Your goal - An exact, picture-free copy of the listing is required.
- - - - - - -
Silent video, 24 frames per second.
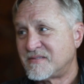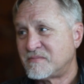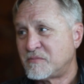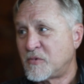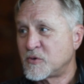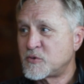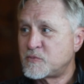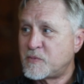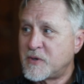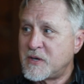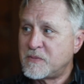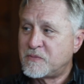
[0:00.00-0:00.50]

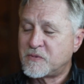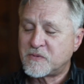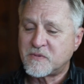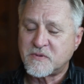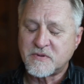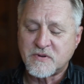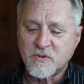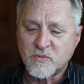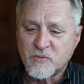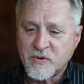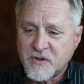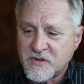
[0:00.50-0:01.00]
Most people
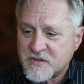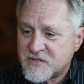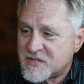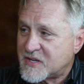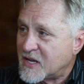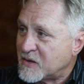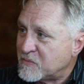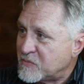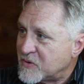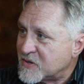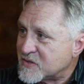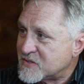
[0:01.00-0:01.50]
in the real
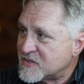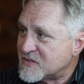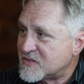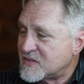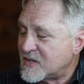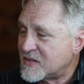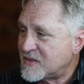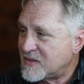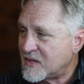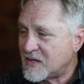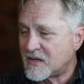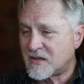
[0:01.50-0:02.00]
estate business,
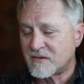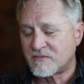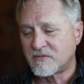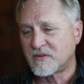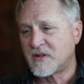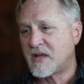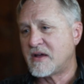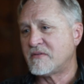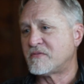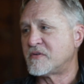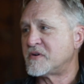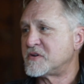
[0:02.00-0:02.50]
they think of
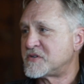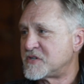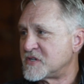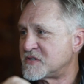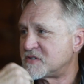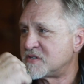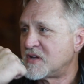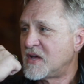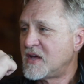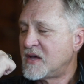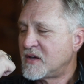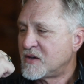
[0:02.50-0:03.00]
leverage
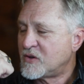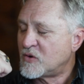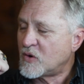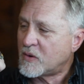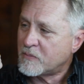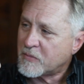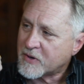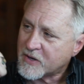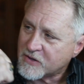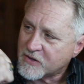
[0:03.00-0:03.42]
as, I'm going to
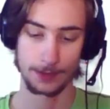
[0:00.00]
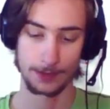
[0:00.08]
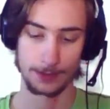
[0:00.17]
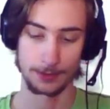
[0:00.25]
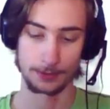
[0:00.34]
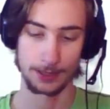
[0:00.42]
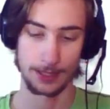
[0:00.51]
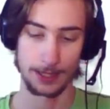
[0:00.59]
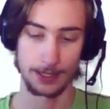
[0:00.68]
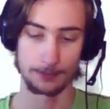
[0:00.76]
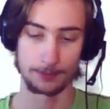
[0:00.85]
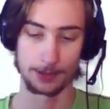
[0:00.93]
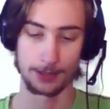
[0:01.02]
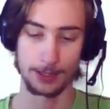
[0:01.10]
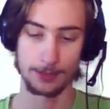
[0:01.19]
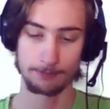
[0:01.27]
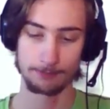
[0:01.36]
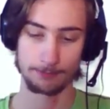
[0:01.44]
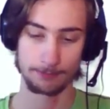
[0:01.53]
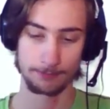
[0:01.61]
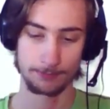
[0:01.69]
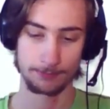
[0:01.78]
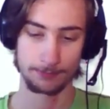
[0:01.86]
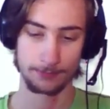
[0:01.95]
Okay, block here.
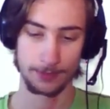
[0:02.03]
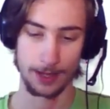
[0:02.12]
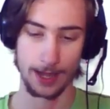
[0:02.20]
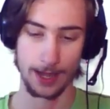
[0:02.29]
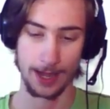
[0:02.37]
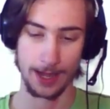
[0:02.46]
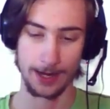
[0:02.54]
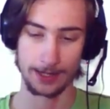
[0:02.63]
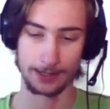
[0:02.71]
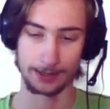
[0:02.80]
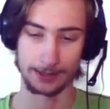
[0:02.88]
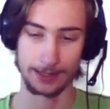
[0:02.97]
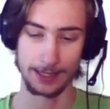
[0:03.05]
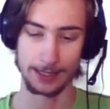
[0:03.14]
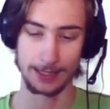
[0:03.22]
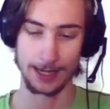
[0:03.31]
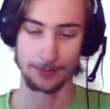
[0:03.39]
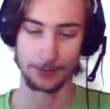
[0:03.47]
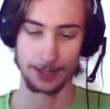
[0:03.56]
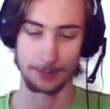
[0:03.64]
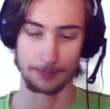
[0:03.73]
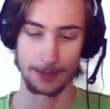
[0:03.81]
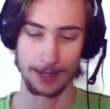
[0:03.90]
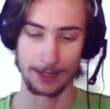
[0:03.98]
I think I've got a
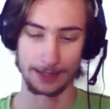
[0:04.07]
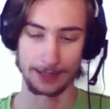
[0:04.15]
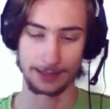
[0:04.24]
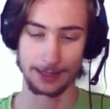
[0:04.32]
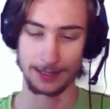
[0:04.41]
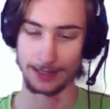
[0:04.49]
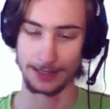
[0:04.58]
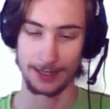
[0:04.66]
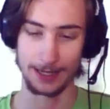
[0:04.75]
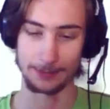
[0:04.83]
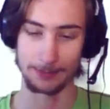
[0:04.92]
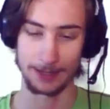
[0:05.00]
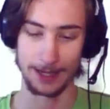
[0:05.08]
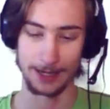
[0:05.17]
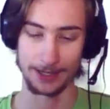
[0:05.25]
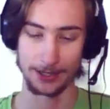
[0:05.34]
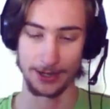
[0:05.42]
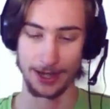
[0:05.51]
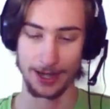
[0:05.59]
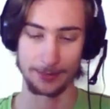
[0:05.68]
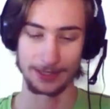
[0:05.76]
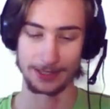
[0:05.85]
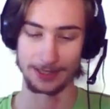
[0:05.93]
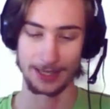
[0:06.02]
bug. It didn't hit, but I don't know how
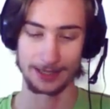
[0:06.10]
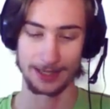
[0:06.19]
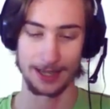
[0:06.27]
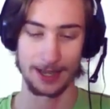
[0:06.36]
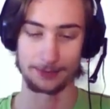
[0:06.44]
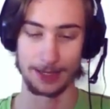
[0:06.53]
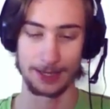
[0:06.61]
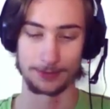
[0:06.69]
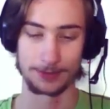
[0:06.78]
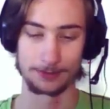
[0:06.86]
many stacks they have left.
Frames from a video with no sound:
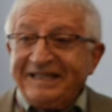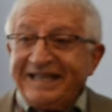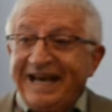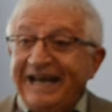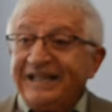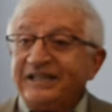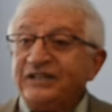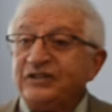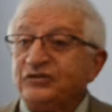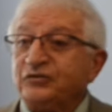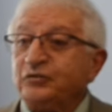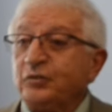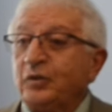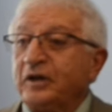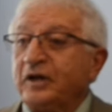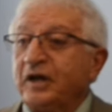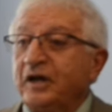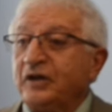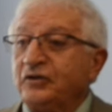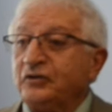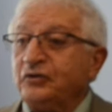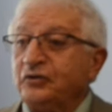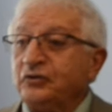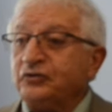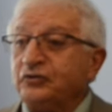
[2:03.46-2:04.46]
That is what I
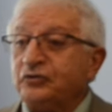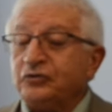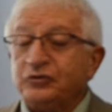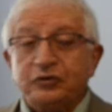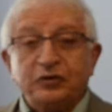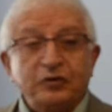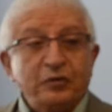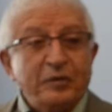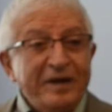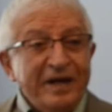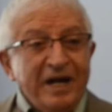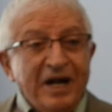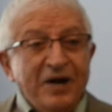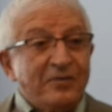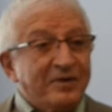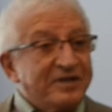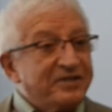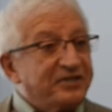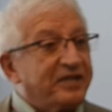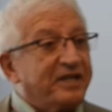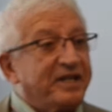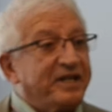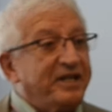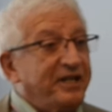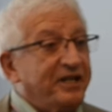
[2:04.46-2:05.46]
used to do when I was
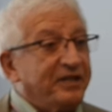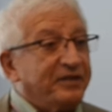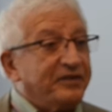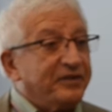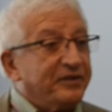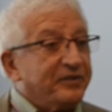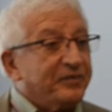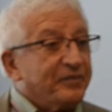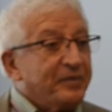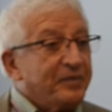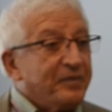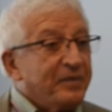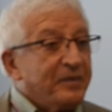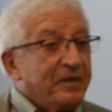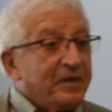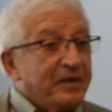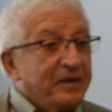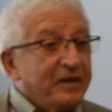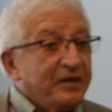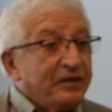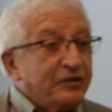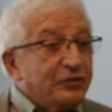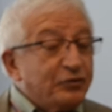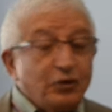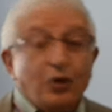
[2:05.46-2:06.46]
a kid.
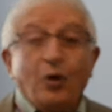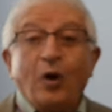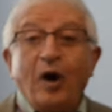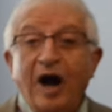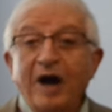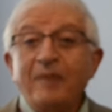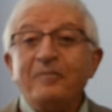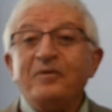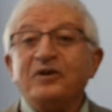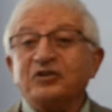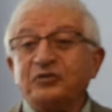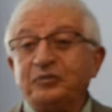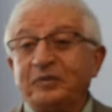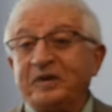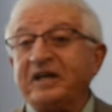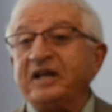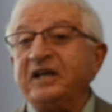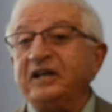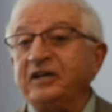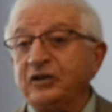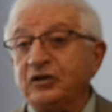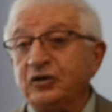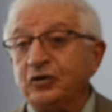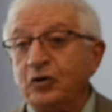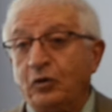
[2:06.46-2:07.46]
So I must be
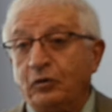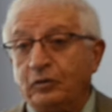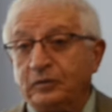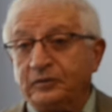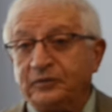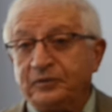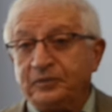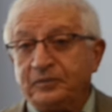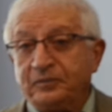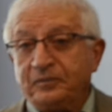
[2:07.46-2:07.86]
getting old.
- - - - - - -
Result of the exercise -
Silent video, 24 frames per second.
[0:00.00-0:00.50]

[0:00.50-0:01.00]
Most people
[0:01.00-0:01.50]
in the real
[0:01.50-0:02.00]
estate business,
[0:02.00-0:02.50]
they think of
[0:02.50-0:03.00]
leverage
[0:03.00-0:03.42]
as, I'm going to
[0:00.00]
[0:00.08]
[0:00.17]
[0:00.25]
[0:00.34]
[0:00.42]
[0:00.51]
[0:00.59]
[0:00.68]
[0:00.76]
[0:00.85]
[0:00.93]
[0:01.02]
[0:01.10]
[0:01.19]
[0:01.27]
[0:01.36]
[0:01.44]
[0:01.53]
[0:01.61]
[0:01.69]
[0:01.78]
[0:01.86]
[0:01.95]
Okay, block here.
[0:02.03]
[0:02.12]
[0:02.20]
[0:02.29]
[0:02.37]
[0:02.46]
[0:02.54]
[0:02.63]
[0:02.71]
[0:02.80]
[0:02.88]
[0:02.97]
[0:03.05]
[0:03.14]
[0:03.22]
[0:03.31]
[0:03.39]
[0:03.47]
[0:03.56]
[0:03.64]
[0:03.73]
[0:03.81]
[0:03.90]
[0:03.98]
I think I've got a
[0:04.07]
[0:04.15]
[0:04.24]
[0:04.32]
[0:04.41]
[0:04.49]
[0:04.58]
[0:04.66]
[0:04.75]
[0:04.83]
[0:04.92]
[0:05.00]
[0:05.08]
[0:05.17]
[0:05.25]
[0:05.34]
[0:05.42]
[0:05.51]
[0:05.59]
[0:05.68]
[0:05.76]
[0:05.85]
[0:05.93]
[0:06.02]
bug. It didn't hit, but I don't know how
[0:06.10]
[0:06.19]
[0:06.27]
[0:06.36]
[0:06.44]
[0:06.53]
[0:06.61]
[0:06.69]
[0:06.78]
[0:06.86]
many stacks they have left.
Frames from a video with no sound:
[2:03.46-2:04.46]
That is what I
[2:04.46-2:05.46]
used to do when I was
[2:05.46-2:06.46]
a kid.
[2:06.46-2:07.46]
So I must be
[2:07.46-2:07.86]
getting old.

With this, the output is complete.